The problem = From the entries below, copy out all lines holding "video".

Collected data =
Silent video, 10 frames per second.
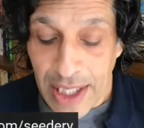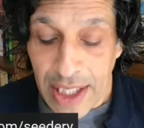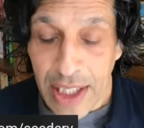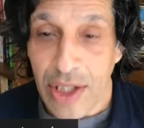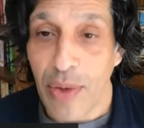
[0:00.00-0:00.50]

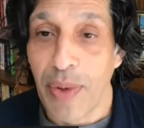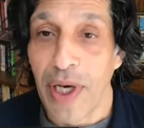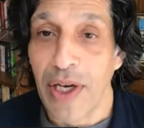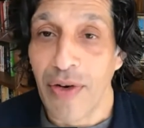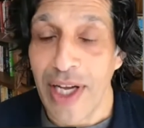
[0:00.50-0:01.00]
a
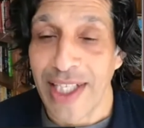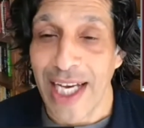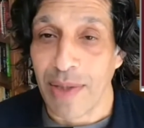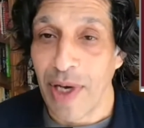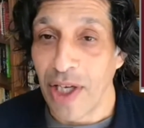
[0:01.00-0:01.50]
super rate
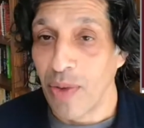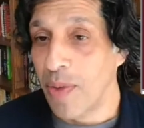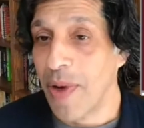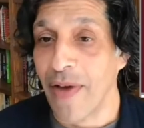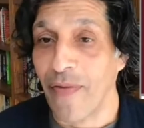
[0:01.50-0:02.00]
taxpayer, you'll
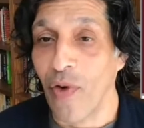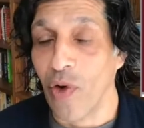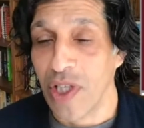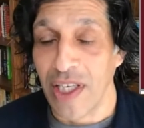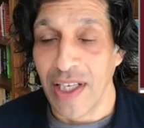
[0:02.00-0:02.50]
be paying
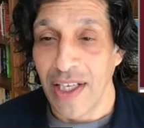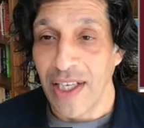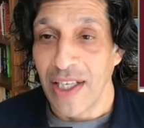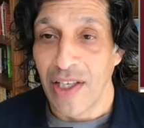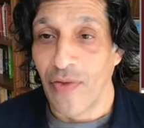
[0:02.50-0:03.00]
40
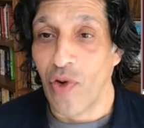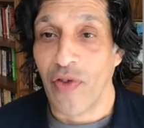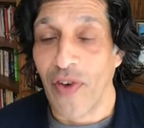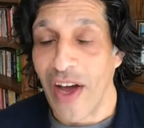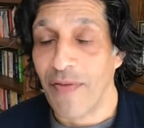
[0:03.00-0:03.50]
to
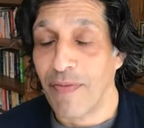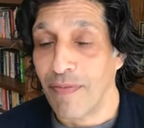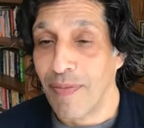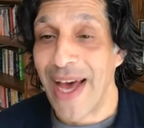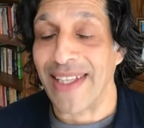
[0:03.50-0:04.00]
45
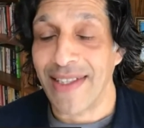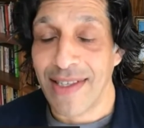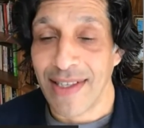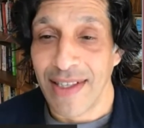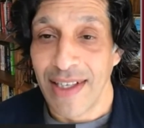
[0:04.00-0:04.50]

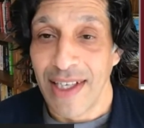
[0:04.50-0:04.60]
pence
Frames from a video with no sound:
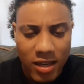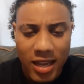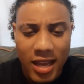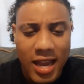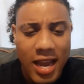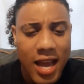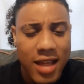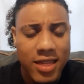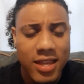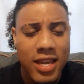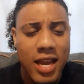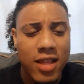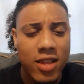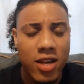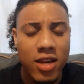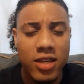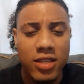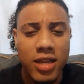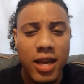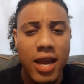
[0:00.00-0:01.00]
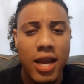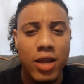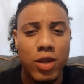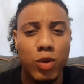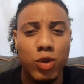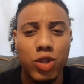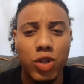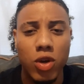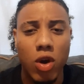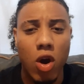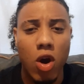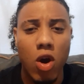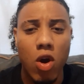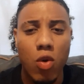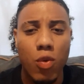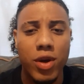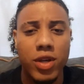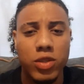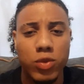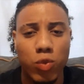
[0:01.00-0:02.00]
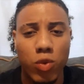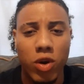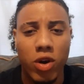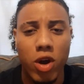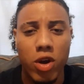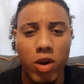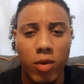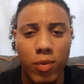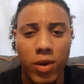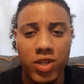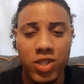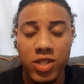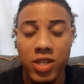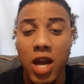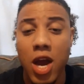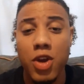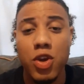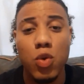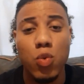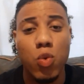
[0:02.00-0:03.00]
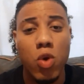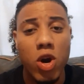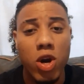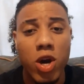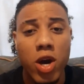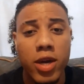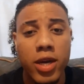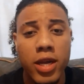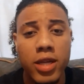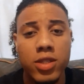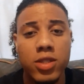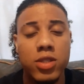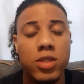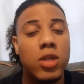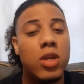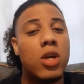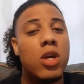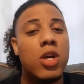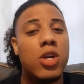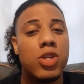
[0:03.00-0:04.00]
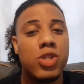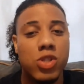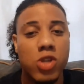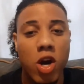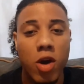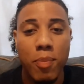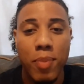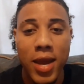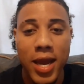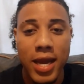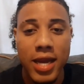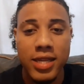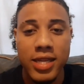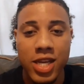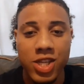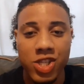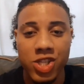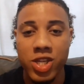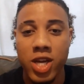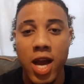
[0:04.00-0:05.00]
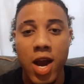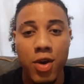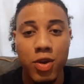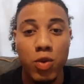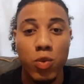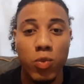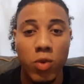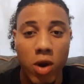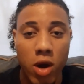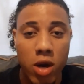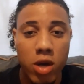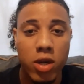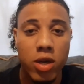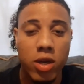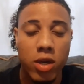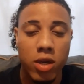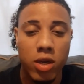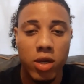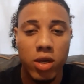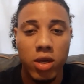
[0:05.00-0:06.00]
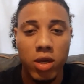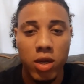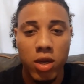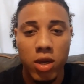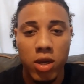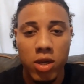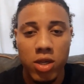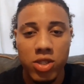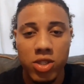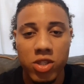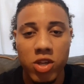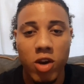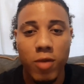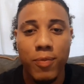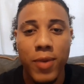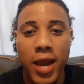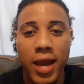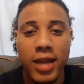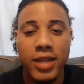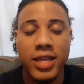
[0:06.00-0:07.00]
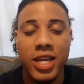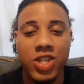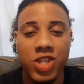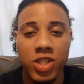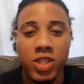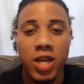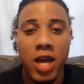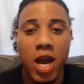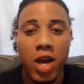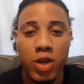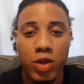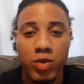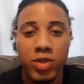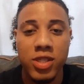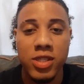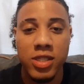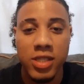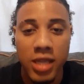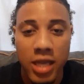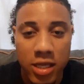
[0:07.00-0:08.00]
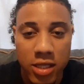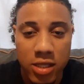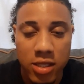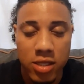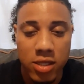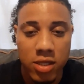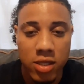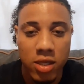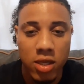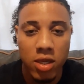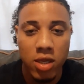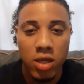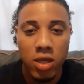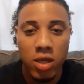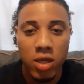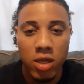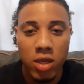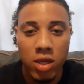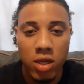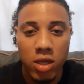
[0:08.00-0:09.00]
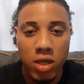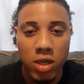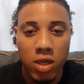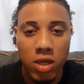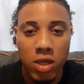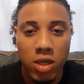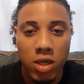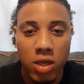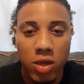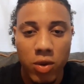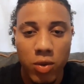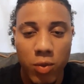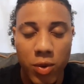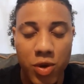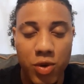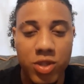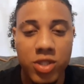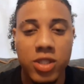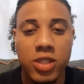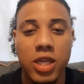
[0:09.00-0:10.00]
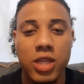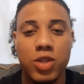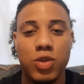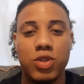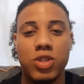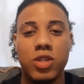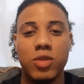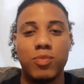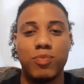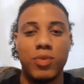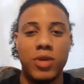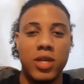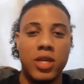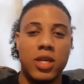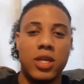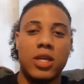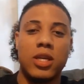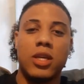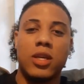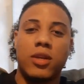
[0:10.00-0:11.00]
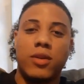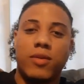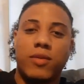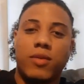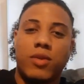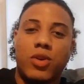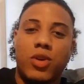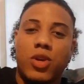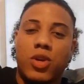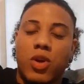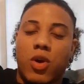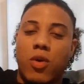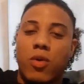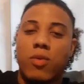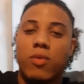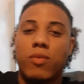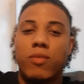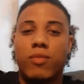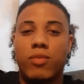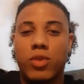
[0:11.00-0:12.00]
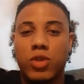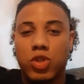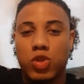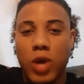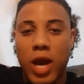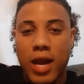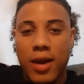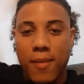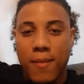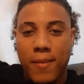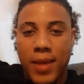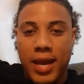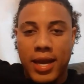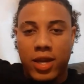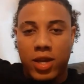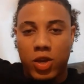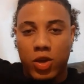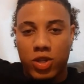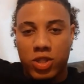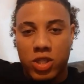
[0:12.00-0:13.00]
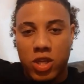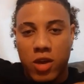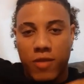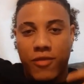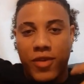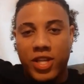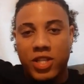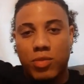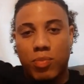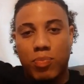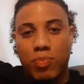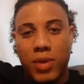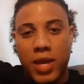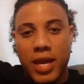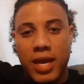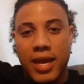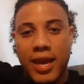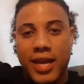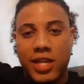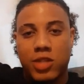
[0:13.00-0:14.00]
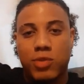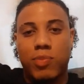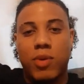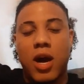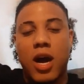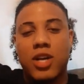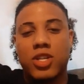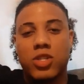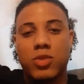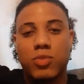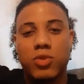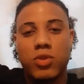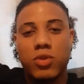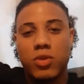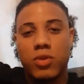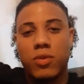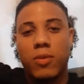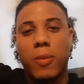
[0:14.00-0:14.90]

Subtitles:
at the end of the day, you should always work on your presence. How you work on it, start paying attention to how you walk. Start paying attention to how you sit. When you sit, you should be, try to make yourself as big as possible.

Response below =
Silent video, 10 frames per second.
Frames from a video with no sound:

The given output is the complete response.